3. Il tuo uomo gioca in casa

A casa, tuo marito può tenere le sue ciabatte, i pantaloni del pigiama, bersi una birra per ridarsi coraggio, e persino andare a schiacciare un pisolino in caso di necessità. “E per concedere questo a mio marito io dovrei mettere a rischio la vita di mio figlio??” direte voi, a ragione.

A parte il fatto che “mettere a rischio” è un concetto relativo (vedi #1), il benessere del futuro papà ha grandi e concreti benefici per il benessere della mamma e quindi per l’andamento del parto.

Un uomo tranquillo e a suo agio sarà capace di dare alla sua compagna il supporto di cui lei ha tanto bisogno. Un uomo a disagio e/o intimidito dall’ambiente ospedaliero sarà “sulla difensiva”: produrrà tanta adrenalina, ormone nemico del parto.

Un futuro papà informato, sostenuto dal personale adeguato (la mia Doula ha aiutato più mio marito di quanto abbia aiutato me!) e a suo agio può offrire il sostegno ideale alla futura mamma.

4. L’idillio dei primi minuti/ore/giorni.
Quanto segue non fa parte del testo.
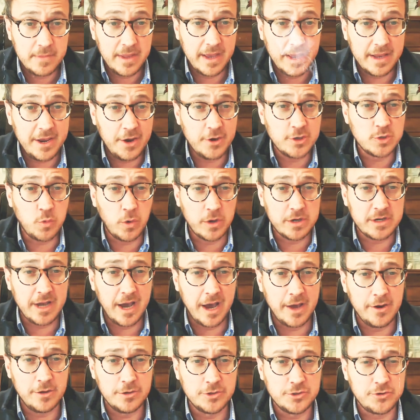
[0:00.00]
And here's what
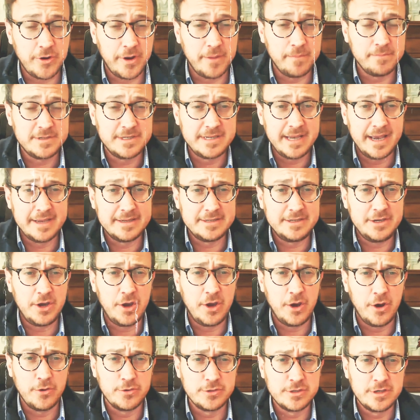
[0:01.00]
Donald Trump says. He
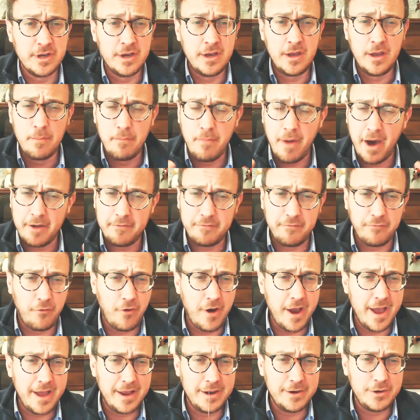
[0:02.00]
goes, "My
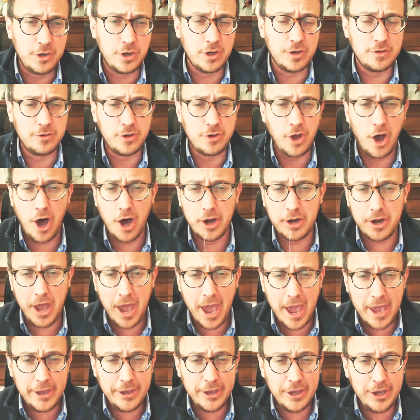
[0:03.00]
friend, Don
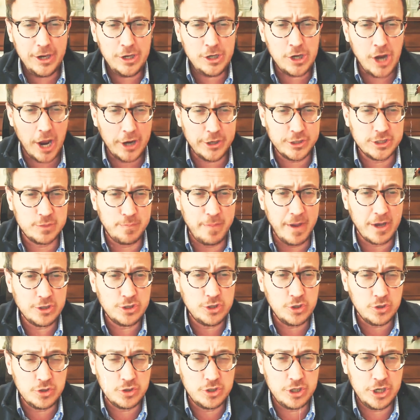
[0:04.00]
Henke, Knight
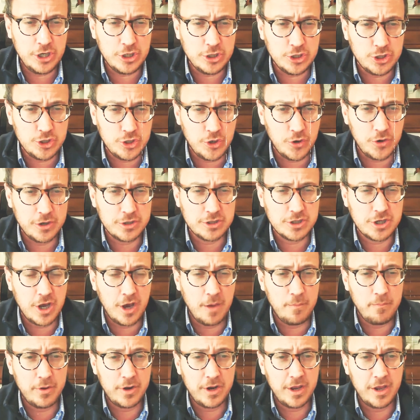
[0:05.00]
Specialty Insurance
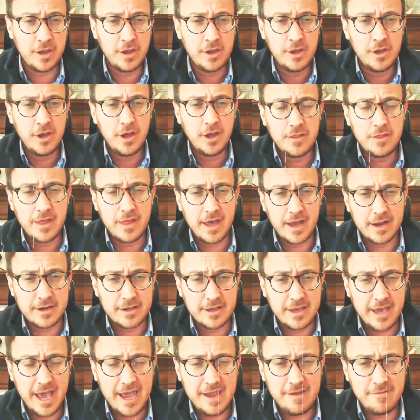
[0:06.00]
Company,
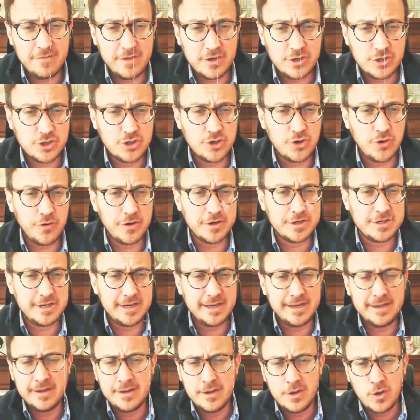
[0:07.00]
that gave this
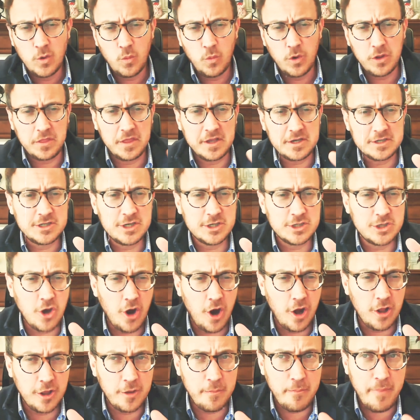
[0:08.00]
surety. What this is
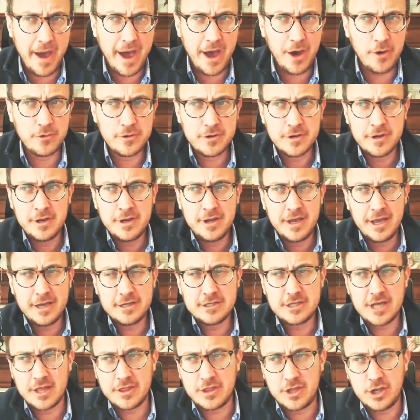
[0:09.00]
all about
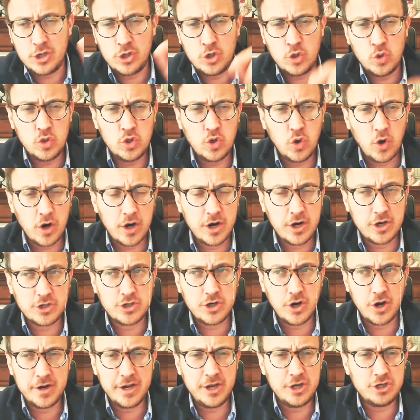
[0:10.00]
is that the New York
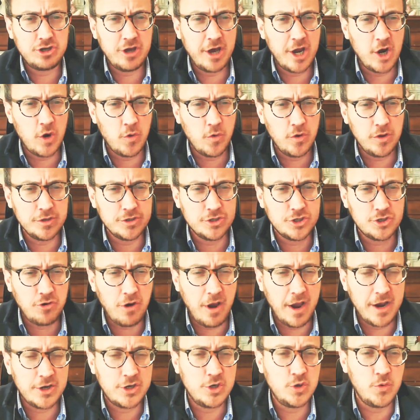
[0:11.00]
Attorney General is
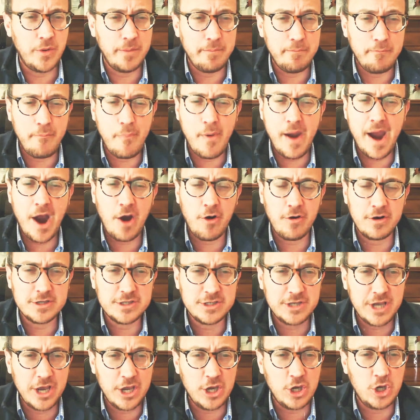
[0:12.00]
trying to
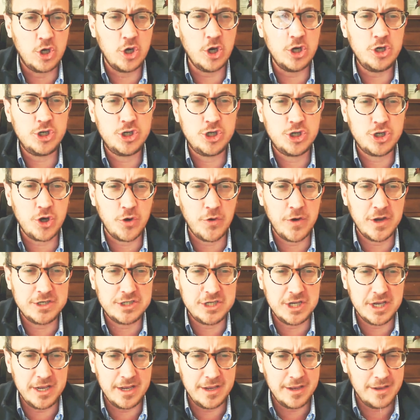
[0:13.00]
embarrass a good
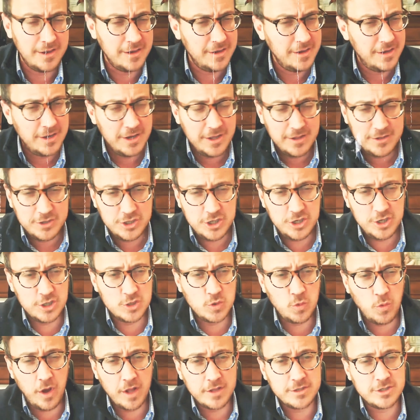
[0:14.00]
surety. She
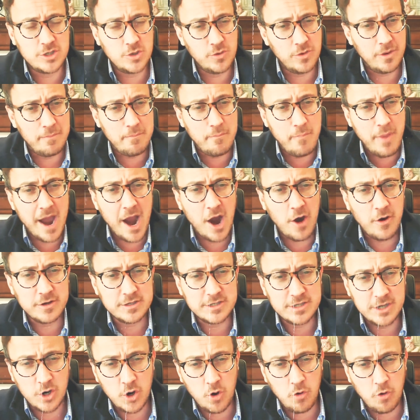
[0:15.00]
just wants to
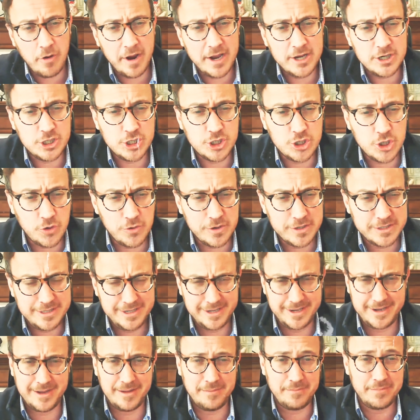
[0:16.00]
embarrass a great
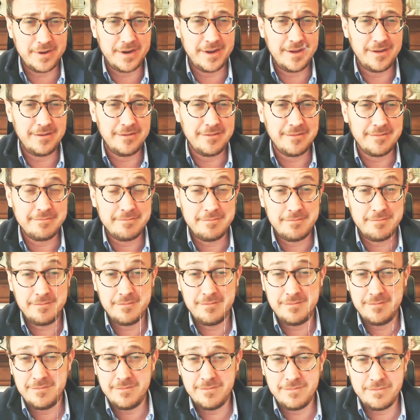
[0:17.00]
surety company."
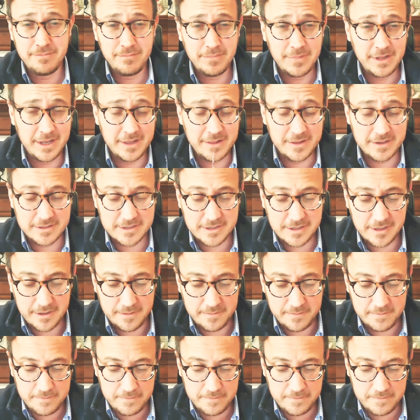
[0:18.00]
Play this clip.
Si parla tanto di “bonding” (per fortuna!) e sembra quasi sia una cosa meccanica: appoggia il figlio sulla mamma dopo il parto per una mezzoretta e i due si ameranno alla follia per tutta la vita. Già decisamente meglio del precedente “taglia il cordone, lava il bambino, fai riposare la mamma, ricongiungili quando sono entrambi riposati e profumati”. Ma se fosse possibile dimenticare l’orologio per qualche giorno? Se fosse possibile sguazzare allegramente e ininterrottamente nel tripudio amoroso della nascita, proprio come si sguazza quando si è così innamorati che non si esce dalla stanza da letto per giorni e giorni? E forse anche il piccolo nuovo arrivato potrebbe sviluppare quella calma e fiducia nel mondo tanto importanti per diventare un neonato sereno che non ha troppa voglia né bisogno di piangere. Un inizio non male per una relazione che sarà lunga, intensa e piena di sfide.

5. La certezza di essere seguita da personale eccellente.
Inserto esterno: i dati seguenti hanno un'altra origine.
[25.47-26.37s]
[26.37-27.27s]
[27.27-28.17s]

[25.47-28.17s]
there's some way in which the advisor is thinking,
Non sono certo le ostetriche scorbutiche e frustrate a seguire i parti in casa. Sono quelle che adorano il loro lavoro e che sono pronte ad essere in prima linea e ad assumersi tutte le responsabilità del caso. Le ostetriche a domicilio hanno studiato per i parti naturali e fisiologici (assistono anche parti podalici per via naturale), sanno riconoscere al volo quando non è il caso di restare a casa e non metterebbero mai a rischio mamma e bambino, e con essi la propria carriera. Quella che si è ritrovata a studiare ostetricia per caso e che continua con la sua professione solo perché non ha alternative se ne starà in ospedale, a fare controvoglia quello che le dicono i dottori e la caposala. Tanto la responsabilità non è mica sua.

Avere scelta è meraviglioso e solo prendendo in considerazione e conoscendo bene tutte le opzioni possiamo davvero scegliere.

 

Silvia e Leo appena dopo il parto. Non si sono mai separati e non si separeranno per ore.